図利加害の意欲ないし積極的認容と特別背任罪における図利加害目的
(昭和63年11月21日最高裁)
事件番号 昭和60(あ)714
最高裁判所の見解
原判決及び原判決が是認する差戻し後の第一審判決の認定によれば、
株式会社C銀行のD支店長であつた被告人Bは、
被告人Aの経営するE株式会社(以下「E」という。

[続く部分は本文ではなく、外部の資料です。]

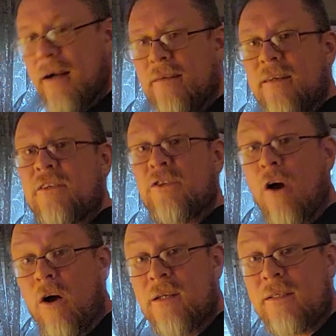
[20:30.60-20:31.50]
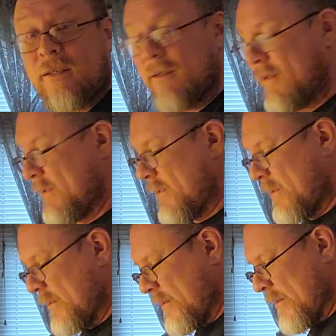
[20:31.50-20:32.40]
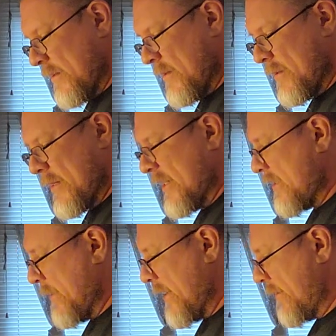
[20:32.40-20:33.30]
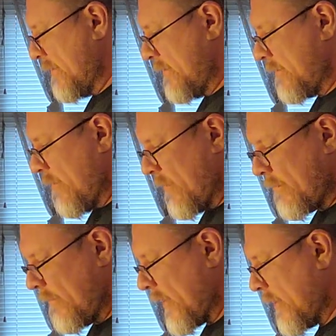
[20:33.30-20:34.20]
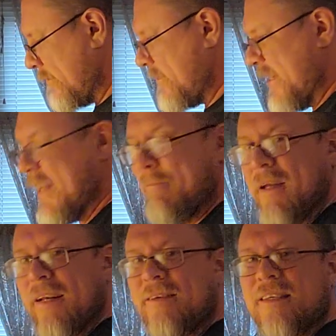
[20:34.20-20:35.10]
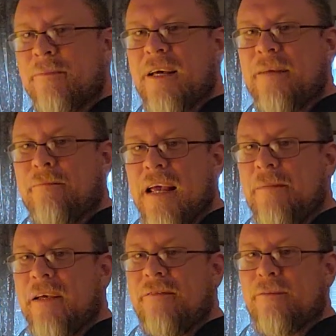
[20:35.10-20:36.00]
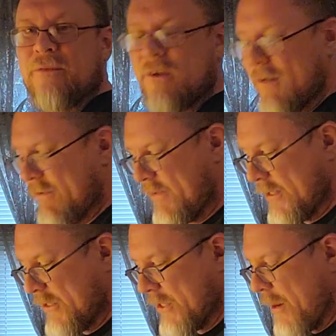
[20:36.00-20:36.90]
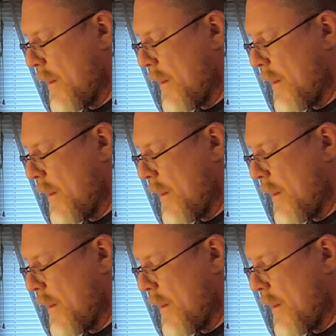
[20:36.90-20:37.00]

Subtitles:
This sauce takes about 10 minutes to make, maybe from start to finish.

)が
同支店に開設していた当座預金口座に決済資金が不足した場合には、
右不足分を同銀行において立替払いをする
いわゆる過振りの便宜を図つていたが、Eの資金
状態が改善される見通しのないことが明らかとなつた後も、
その任務に違背し、被告人A及びEを利し
同銀行を害することを熟知しながら、
あえて回収不能のおそれのある過振りを長期間連続的に行い、
同銀行に財産上の損害を加えたものであり、しかも、
被告人Bが右任務違背行為に出たのは、同銀行の利益を図るためではなく、
従前安易に行つていた過振りの実態が本店に発覚して自己の面目信用が
失墜するのを防止するためであつたというのである。
ところで、特別背任罪における図利加害目的を肯定するためには、
図利加害の点につき、必ずしも所論がいう意欲ないし
積極的認容までは要しないものと解するのが相当であり、
右事実関係のもとにおいては、被告人A及びEを利し
同銀行を害する図利加害目的の存在を
認めることができるものというべきであるから、
これと同旨に解される原判断は、正当である。